Collected data
^^^^^^^^^^^^^^^^

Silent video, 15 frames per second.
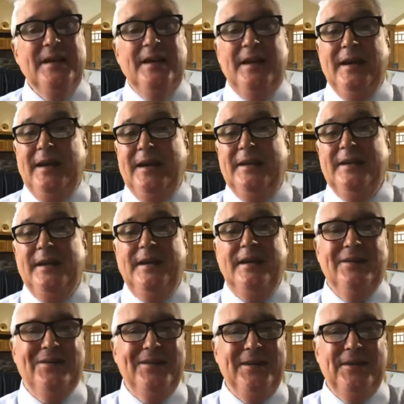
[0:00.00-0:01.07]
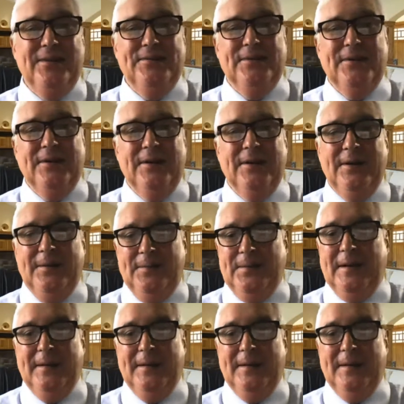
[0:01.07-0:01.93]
and they can identify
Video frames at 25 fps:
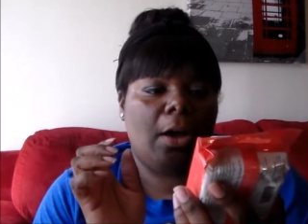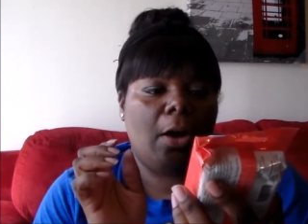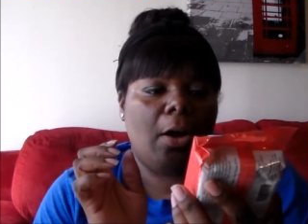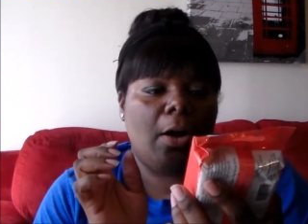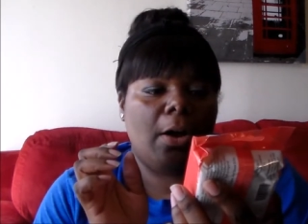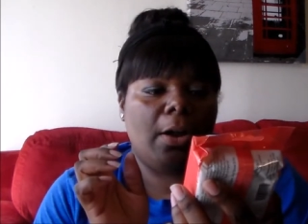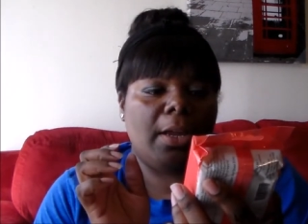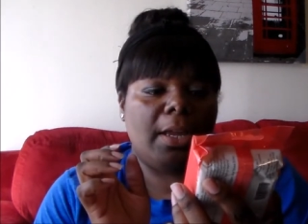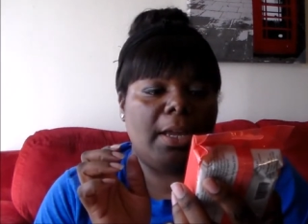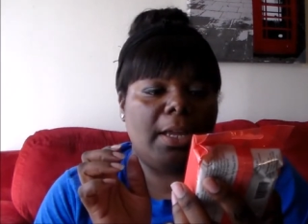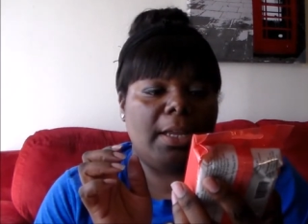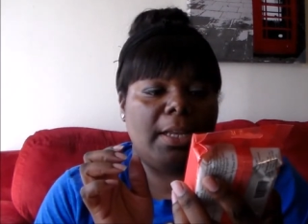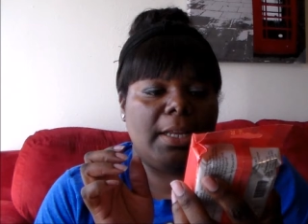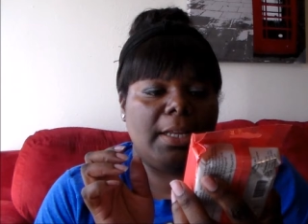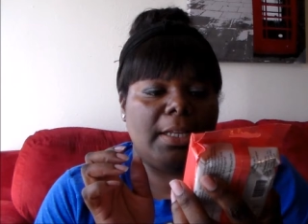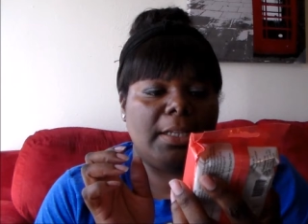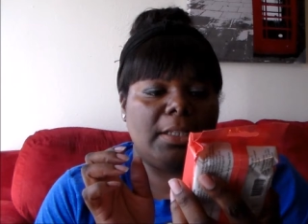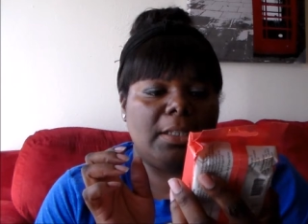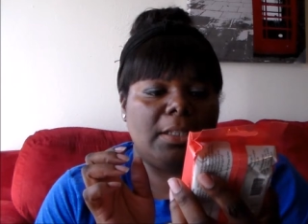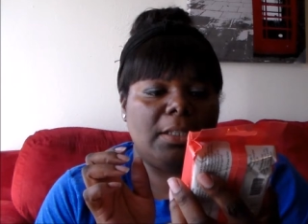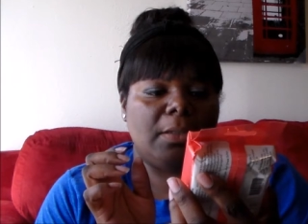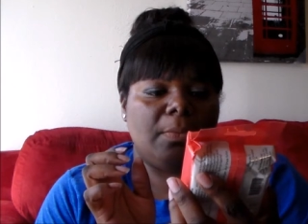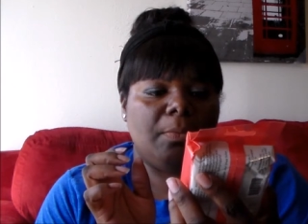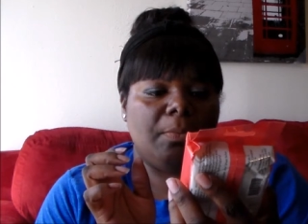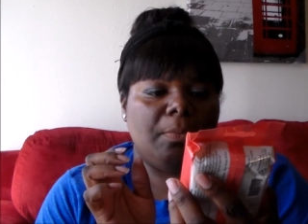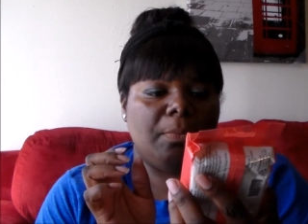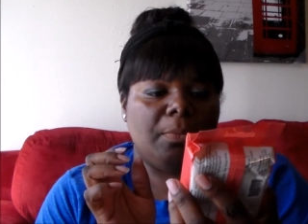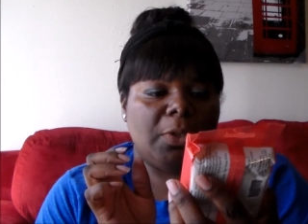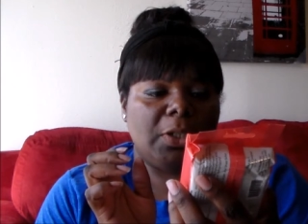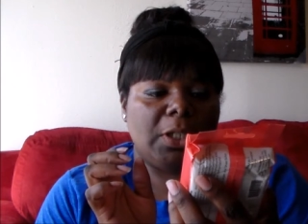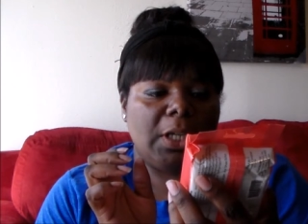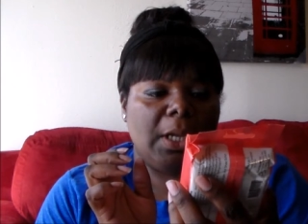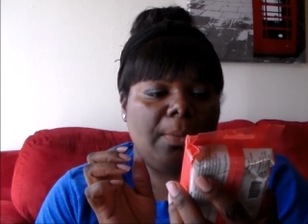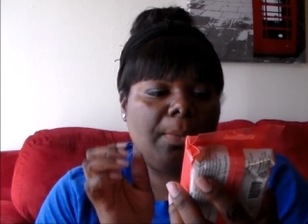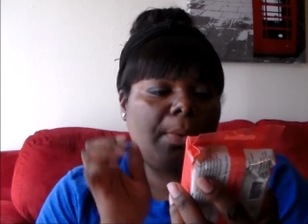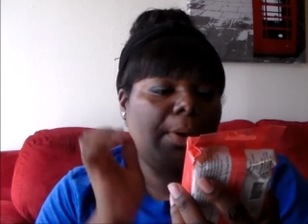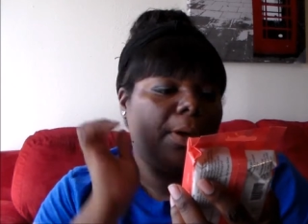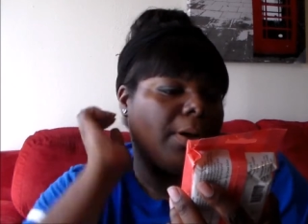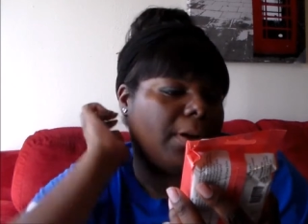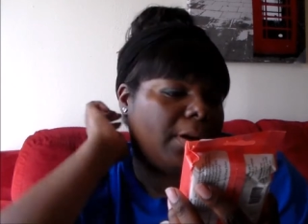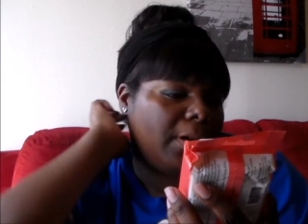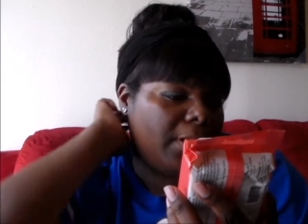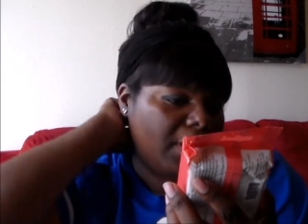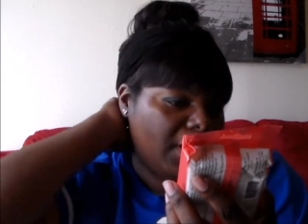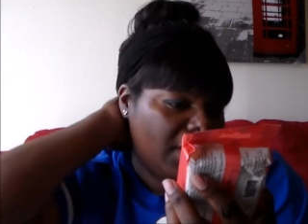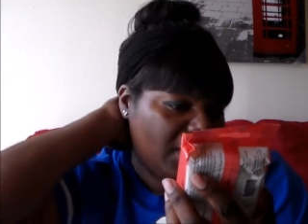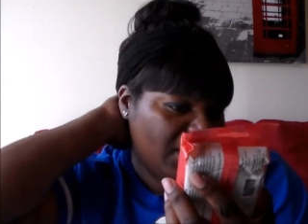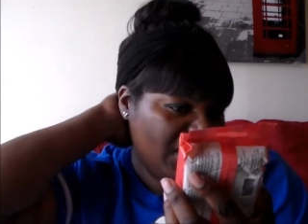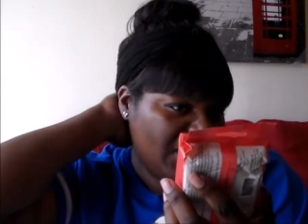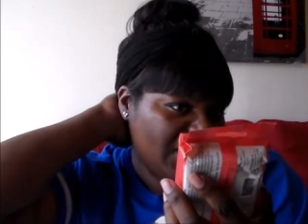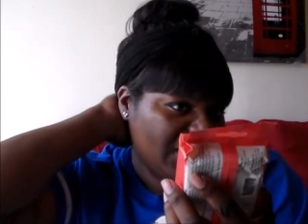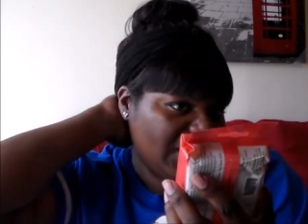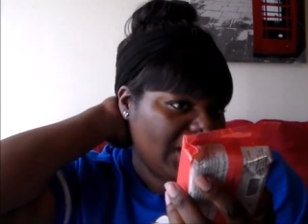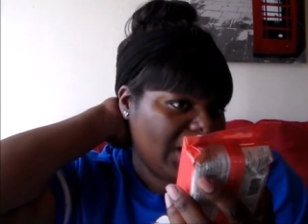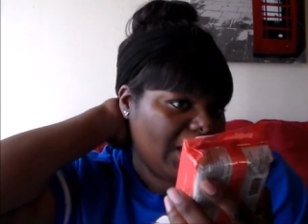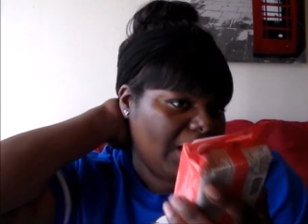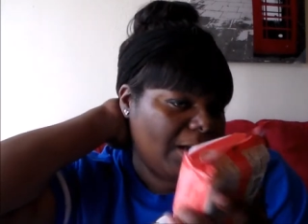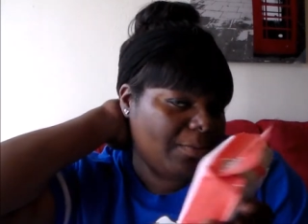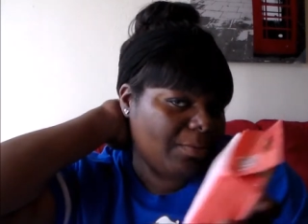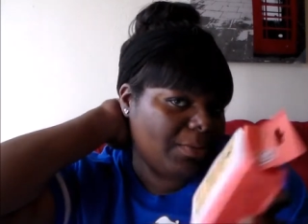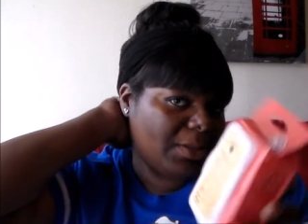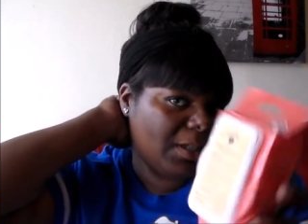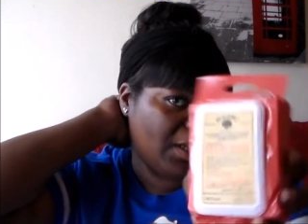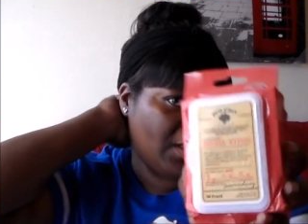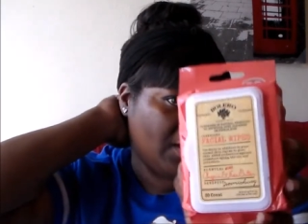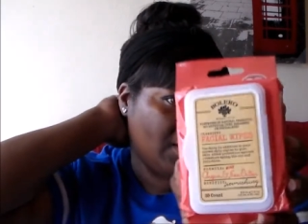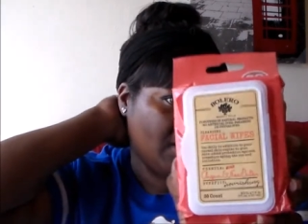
the argan and shea butter. And this comes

^^^^^^^^^^^^^^^^

> _Required work_: Repeat the records above verbatim, with no pictures in the result.

> _Finished exercise_:
Silent video, 15 frames per second.
[0:00.00-0:01.07]
[0:01.07-0:01.93]
and they can identify
Video frames at 25 fps:
the argan and shea butter. And this comes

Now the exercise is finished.